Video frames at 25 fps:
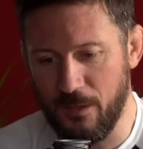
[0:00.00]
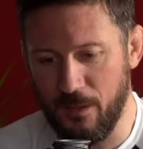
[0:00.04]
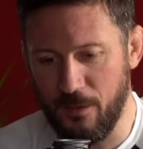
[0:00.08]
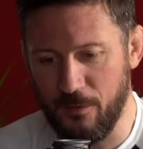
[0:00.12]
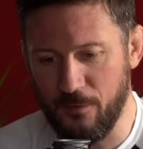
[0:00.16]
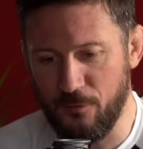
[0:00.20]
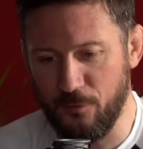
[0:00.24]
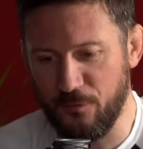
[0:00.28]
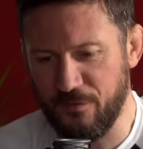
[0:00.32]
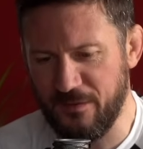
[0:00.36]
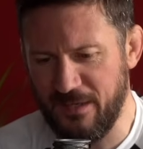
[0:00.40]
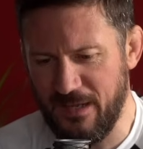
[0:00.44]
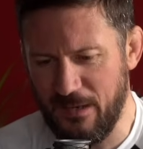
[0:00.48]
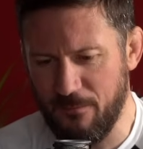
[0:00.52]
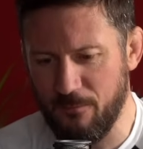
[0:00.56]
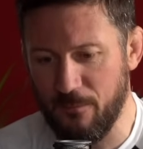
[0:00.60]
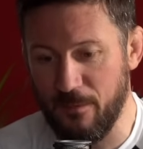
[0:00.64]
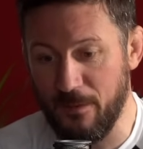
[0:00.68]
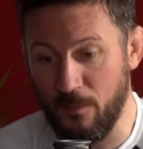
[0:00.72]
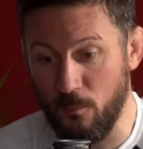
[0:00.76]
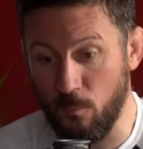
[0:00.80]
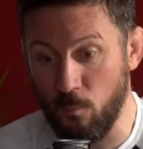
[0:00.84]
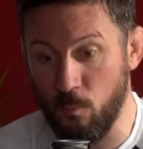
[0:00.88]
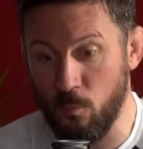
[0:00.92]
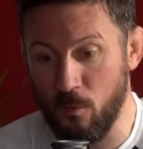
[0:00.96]
it doesn't have
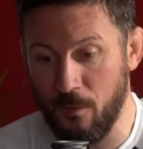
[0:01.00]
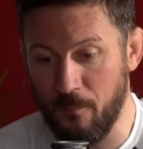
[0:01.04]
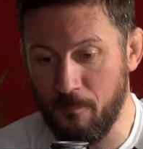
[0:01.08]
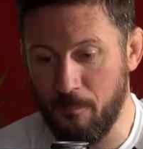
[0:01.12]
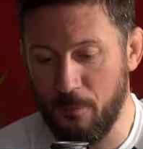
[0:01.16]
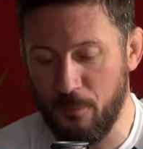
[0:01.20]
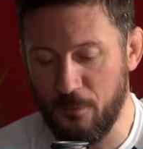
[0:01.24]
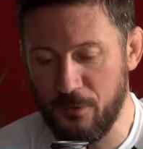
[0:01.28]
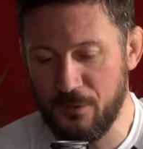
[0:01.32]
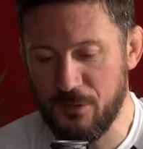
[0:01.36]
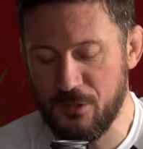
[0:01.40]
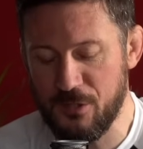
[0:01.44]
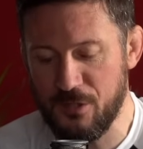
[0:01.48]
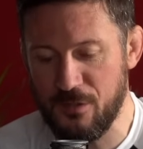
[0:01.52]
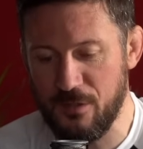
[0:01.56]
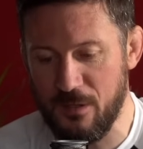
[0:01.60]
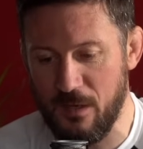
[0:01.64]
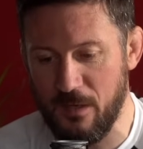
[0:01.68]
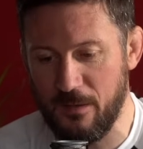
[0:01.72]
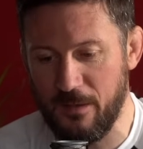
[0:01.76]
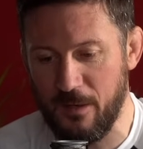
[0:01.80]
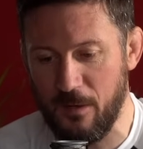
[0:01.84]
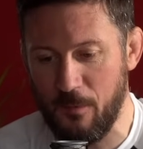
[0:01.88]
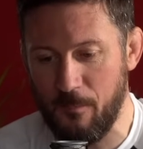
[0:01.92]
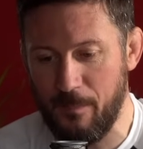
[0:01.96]
real one punch
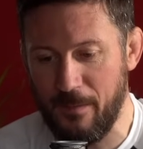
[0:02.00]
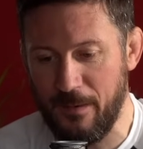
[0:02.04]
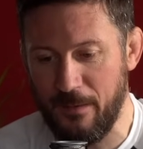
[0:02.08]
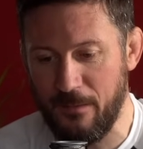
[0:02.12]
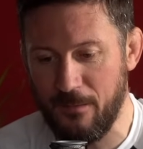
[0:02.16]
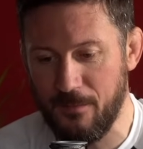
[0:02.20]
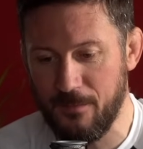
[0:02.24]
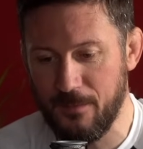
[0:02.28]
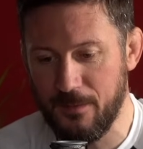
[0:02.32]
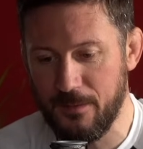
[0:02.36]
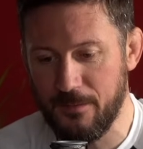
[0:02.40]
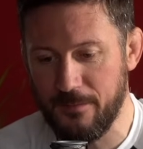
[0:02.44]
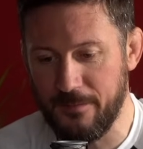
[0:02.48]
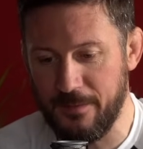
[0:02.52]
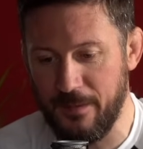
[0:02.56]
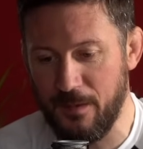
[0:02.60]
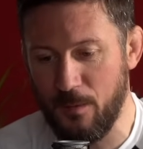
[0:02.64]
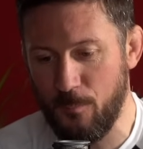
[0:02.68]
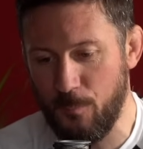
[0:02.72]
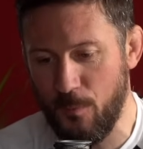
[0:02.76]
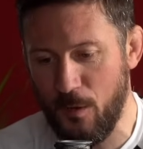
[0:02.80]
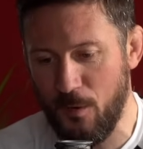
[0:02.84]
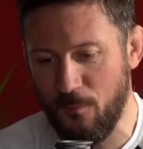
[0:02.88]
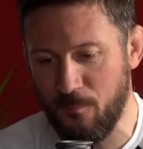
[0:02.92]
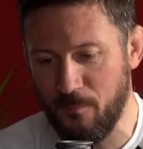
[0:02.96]
knockout power.
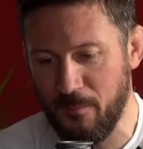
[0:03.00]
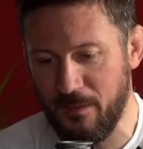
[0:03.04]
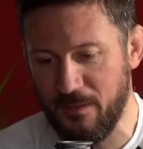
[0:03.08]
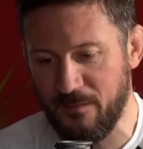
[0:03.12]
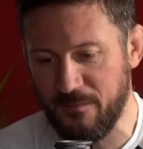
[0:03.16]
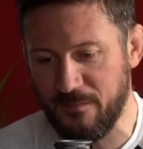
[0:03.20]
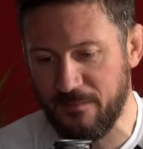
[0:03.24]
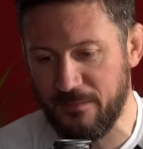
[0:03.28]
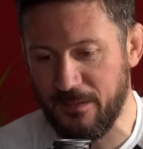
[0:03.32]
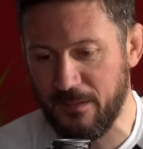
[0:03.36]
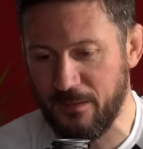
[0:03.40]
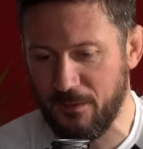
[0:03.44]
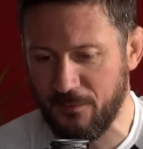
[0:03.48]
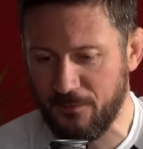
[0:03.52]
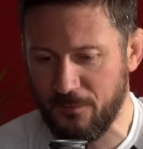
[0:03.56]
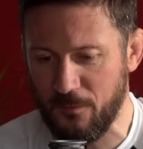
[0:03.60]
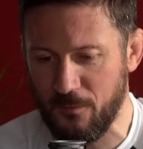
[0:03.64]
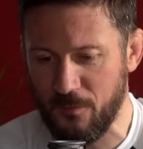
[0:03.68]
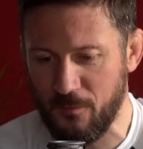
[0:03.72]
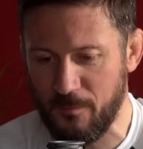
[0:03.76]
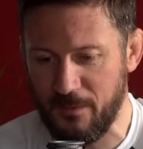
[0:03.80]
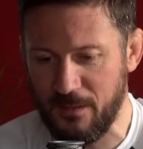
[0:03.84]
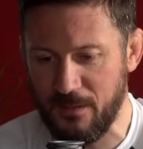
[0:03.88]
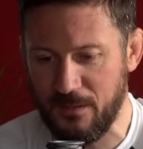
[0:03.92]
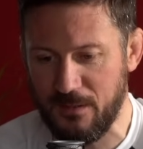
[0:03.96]
Their problem is that there's
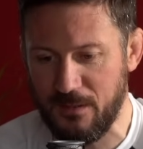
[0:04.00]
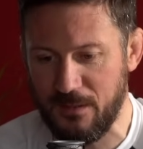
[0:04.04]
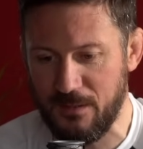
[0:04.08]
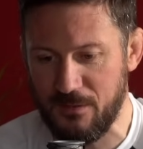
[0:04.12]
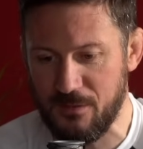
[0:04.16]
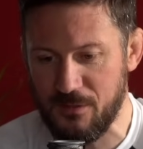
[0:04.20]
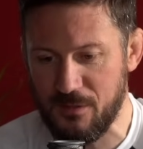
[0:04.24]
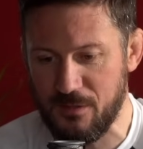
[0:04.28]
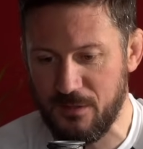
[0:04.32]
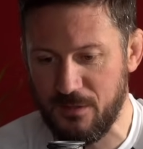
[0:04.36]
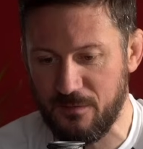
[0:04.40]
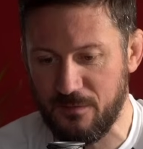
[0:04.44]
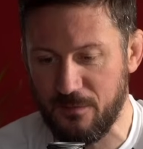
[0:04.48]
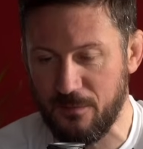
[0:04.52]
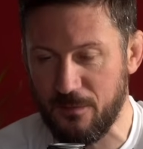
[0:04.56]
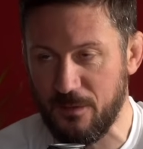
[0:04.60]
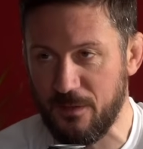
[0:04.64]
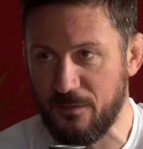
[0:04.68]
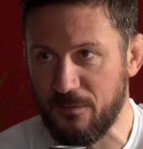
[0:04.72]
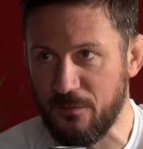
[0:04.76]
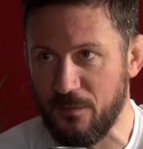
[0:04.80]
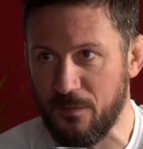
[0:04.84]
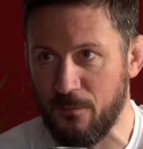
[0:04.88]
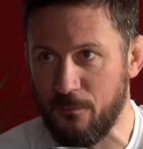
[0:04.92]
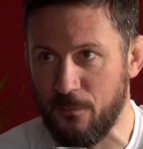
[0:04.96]
going to be a clinch.
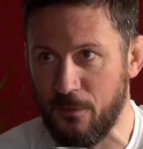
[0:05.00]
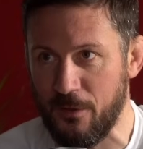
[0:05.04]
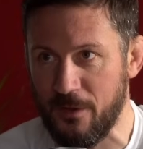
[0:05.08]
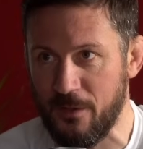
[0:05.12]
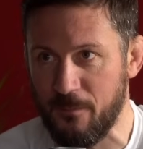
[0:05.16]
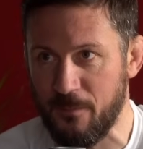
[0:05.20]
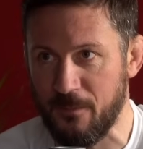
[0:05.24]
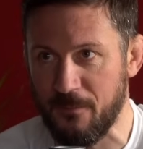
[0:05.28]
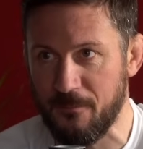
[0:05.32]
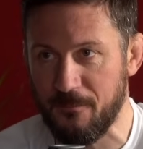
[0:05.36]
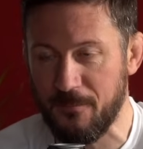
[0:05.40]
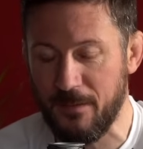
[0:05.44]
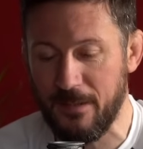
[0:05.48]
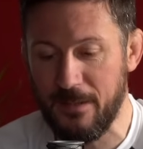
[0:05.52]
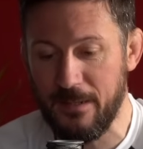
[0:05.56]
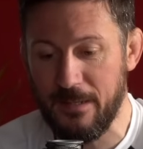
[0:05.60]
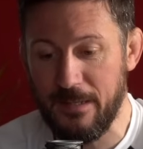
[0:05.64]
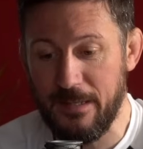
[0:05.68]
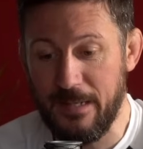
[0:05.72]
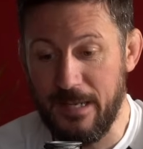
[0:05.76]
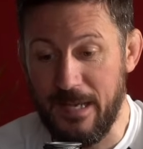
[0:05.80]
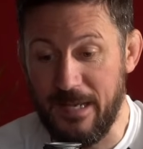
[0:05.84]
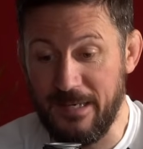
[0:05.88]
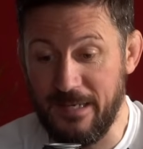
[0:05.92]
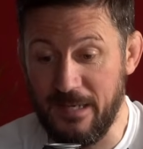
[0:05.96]
It's unavoidable.
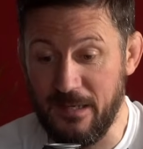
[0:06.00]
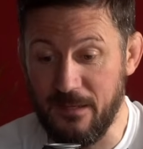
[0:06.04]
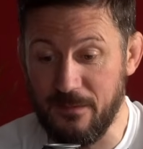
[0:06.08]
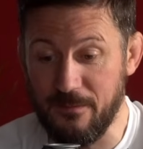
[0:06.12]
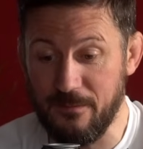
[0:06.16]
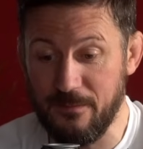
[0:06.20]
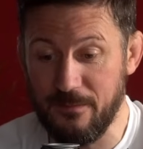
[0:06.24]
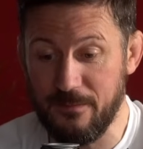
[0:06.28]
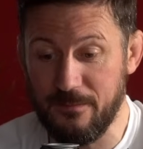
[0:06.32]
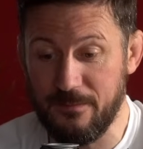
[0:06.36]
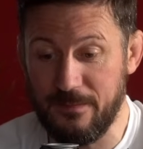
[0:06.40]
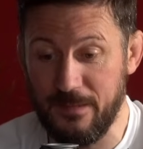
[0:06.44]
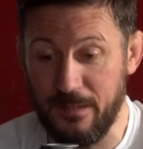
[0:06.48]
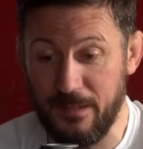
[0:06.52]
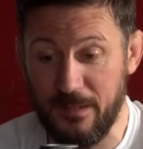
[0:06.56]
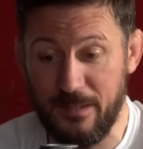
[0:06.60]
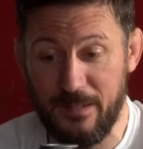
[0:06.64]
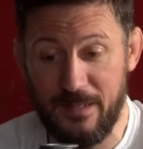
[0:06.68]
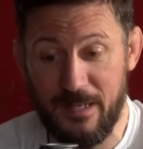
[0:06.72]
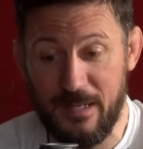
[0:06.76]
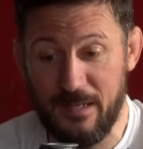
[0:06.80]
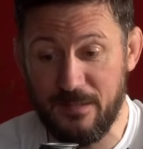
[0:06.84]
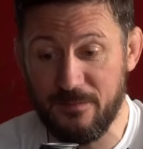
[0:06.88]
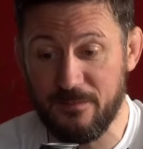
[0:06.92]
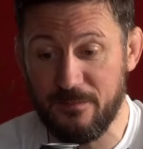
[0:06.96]
And then
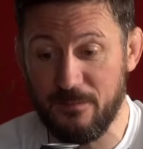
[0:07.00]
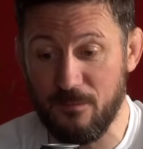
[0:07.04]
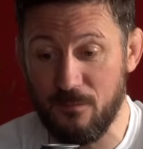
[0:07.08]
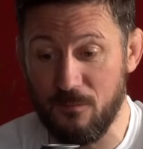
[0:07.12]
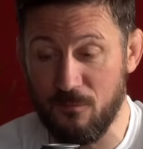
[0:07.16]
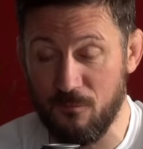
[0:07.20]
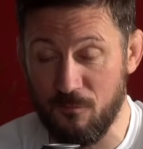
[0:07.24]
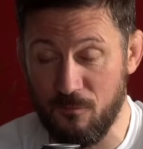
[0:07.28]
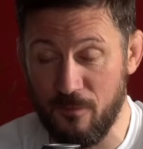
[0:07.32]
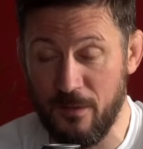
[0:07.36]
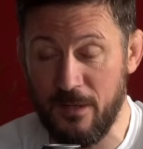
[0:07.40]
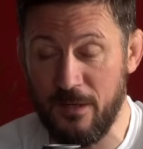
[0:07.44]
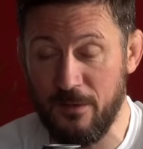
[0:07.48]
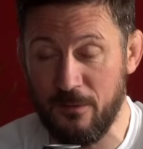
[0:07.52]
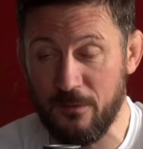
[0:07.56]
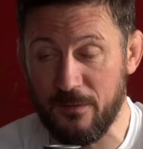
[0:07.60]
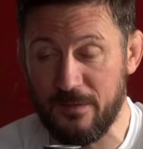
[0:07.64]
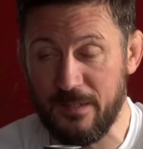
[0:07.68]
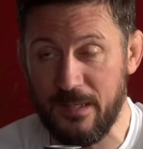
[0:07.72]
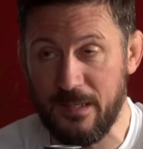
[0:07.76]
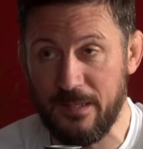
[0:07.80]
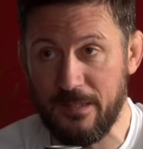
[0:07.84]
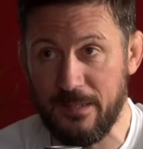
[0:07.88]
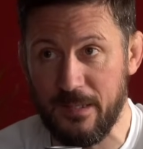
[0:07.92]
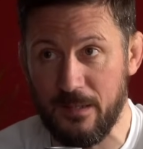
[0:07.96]
Dylan has really good
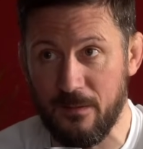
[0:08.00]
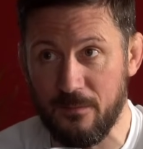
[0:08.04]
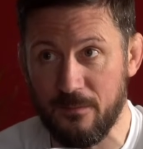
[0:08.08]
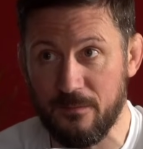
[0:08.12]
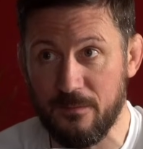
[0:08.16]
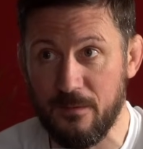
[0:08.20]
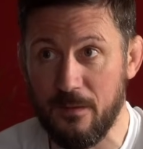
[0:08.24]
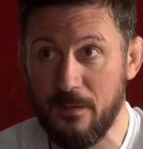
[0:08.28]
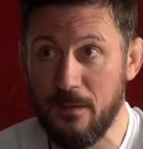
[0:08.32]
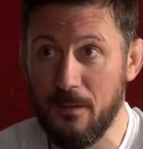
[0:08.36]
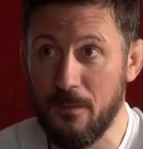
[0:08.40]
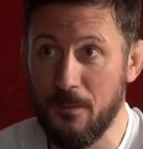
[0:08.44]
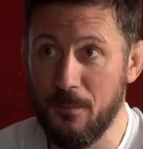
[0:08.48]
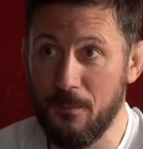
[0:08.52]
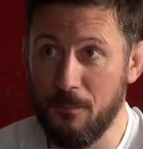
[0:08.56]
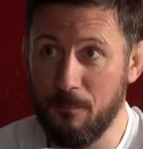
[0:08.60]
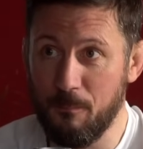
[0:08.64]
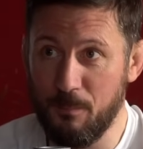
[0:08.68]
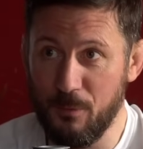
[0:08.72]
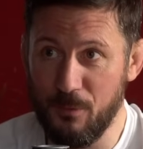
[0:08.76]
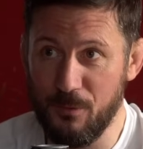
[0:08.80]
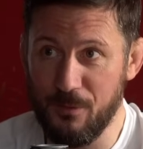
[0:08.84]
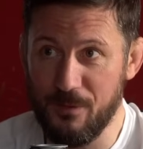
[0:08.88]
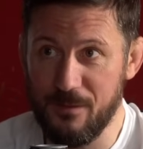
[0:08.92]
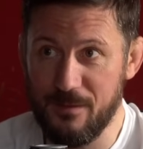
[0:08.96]
takedowns,
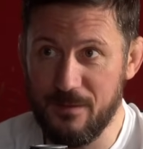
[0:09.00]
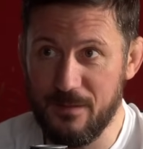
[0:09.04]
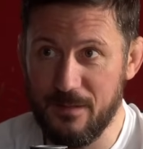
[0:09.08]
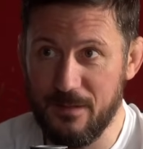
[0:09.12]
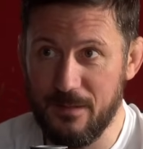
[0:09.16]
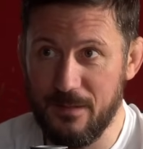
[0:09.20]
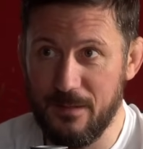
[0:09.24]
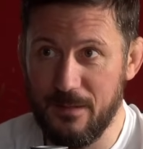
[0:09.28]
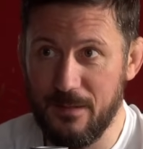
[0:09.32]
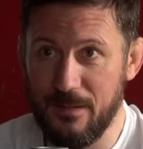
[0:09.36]
but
================
WORK REQUEST: Print each entry above verbatim, pictures left out.

RESULT:
Video frames at 25 fps:
[0:00.00]
[0:00.04]
[0:00.08]
[0:00.12]
[0:00.16]
[0:00.20]
[0:00.24]
[0:00.28]
[0:00.32]
[0:00.36]
[0:00.40]
[0:00.44]
[0:00.48]
[0:00.52]
[0:00.56]
[0:00.60]
[0:00.64]
[0:00.68]
[0:00.72]
[0:00.76]
[0:00.80]
[0:00.84]
[0:00.88]
[0:00.92]
[0:00.96]
it doesn't have
[0:01.00]
[0:01.04]
[0:01.08]
[0:01.12]
[0:01.16]
[0:01.20]
[0:01.24]
[0:01.28]
[0:01.32]
[0:01.36]
[0:01.40]
[0:01.44]
[0:01.48]
[0:01.52]
[0:01.56]
[0:01.60]
[0:01.64]
[0:01.68]
[0:01.72]
[0:01.76]
[0:01.80]
[0:01.84]
[0:01.88]
[0:01.92]
[0:01.96]
real one punch
[0:02.00]
[0:02.04]
[0:02.08]
[0:02.12]
[0:02.16]
[0:02.20]
[0:02.24]
[0:02.28]
[0:02.32]
[0:02.36]
[0:02.40]
[0:02.44]
[0:02.48]
[0:02.52]
[0:02.56]
[0:02.60]
[0:02.64]
[0:02.68]
[0:02.72]
[0:02.76]
[0:02.80]
[0:02.84]
[0:02.88]
[0:02.92]
[0:02.96]
knockout power.
[0:03.00]
[0:03.04]
[0:03.08]
[0:03.12]
[0:03.16]
[0:03.20]
[0:03.24]
[0:03.28]
[0:03.32]
[0:03.36]
[0:03.40]
[0:03.44]
[0:03.48]
[0:03.52]
[0:03.56]
[0:03.60]
[0:03.64]
[0:03.68]
[0:03.72]
[0:03.76]
[0:03.80]
[0:03.84]
[0:03.88]
[0:03.92]
[0:03.96]
Their problem is that there's
[0:04.00]
[0:04.04]
[0:04.08]
[0:04.12]
[0:04.16]
[0:04.20]
[0:04.24]
[0:04.28]
[0:04.32]
[0:04.36]
[0:04.40]
[0:04.44]
[0:04.48]
[0:04.52]
[0:04.56]
[0:04.60]
[0:04.64]
[0:04.68]
[0:04.72]
[0:04.76]
[0:04.80]
[0:04.84]
[0:04.88]
[0:04.92]
[0:04.96]
going to be a clinch.
[0:05.00]
[0:05.04]
[0:05.08]
[0:05.12]
[0:05.16]
[0:05.20]
[0:05.24]
[0:05.28]
[0:05.32]
[0:05.36]
[0:05.40]
[0:05.44]
[0:05.48]
[0:05.52]
[0:05.56]
[0:05.60]
[0:05.64]
[0:05.68]
[0:05.72]
[0:05.76]
[0:05.80]
[0:05.84]
[0:05.88]
[0:05.92]
[0:05.96]
It's unavoidable.
[0:06.00]
[0:06.04]
[0:06.08]
[0:06.12]
[0:06.16]
[0:06.20]
[0:06.24]
[0:06.28]
[0:06.32]
[0:06.36]
[0:06.40]
[0:06.44]
[0:06.48]
[0:06.52]
[0:06.56]
[0:06.60]
[0:06.64]
[0:06.68]
[0:06.72]
[0:06.76]
[0:06.80]
[0:06.84]
[0:06.88]
[0:06.92]
[0:06.96]
And then
[0:07.00]
[0:07.04]
[0:07.08]
[0:07.12]
[0:07.16]
[0:07.20]
[0:07.24]
[0:07.28]
[0:07.32]
[0:07.36]
[0:07.40]
[0:07.44]
[0:07.48]
[0:07.52]
[0:07.56]
[0:07.60]
[0:07.64]
[0:07.68]
[0:07.72]
[0:07.76]
[0:07.80]
[0:07.84]
[0:07.88]
[0:07.92]
[0:07.96]
Dylan has really good
[0:08.00]
[0:08.04]
[0:08.08]
[0:08.12]
[0:08.16]
[0:08.20]
[0:08.24]
[0:08.28]
[0:08.32]
[0:08.36]
[0:08.40]
[0:08.44]
[0:08.48]
[0:08.52]
[0:08.56]
[0:08.60]
[0:08.64]
[0:08.68]
[0:08.72]
[0:08.76]
[0:08.80]
[0:08.84]
[0:08.88]
[0:08.92]
[0:08.96]
takedowns,
[0:09.00]
[0:09.04]
[0:09.08]
[0:09.12]
[0:09.16]
[0:09.20]
[0:09.24]
[0:09.28]
[0:09.32]
[0:09.36]
but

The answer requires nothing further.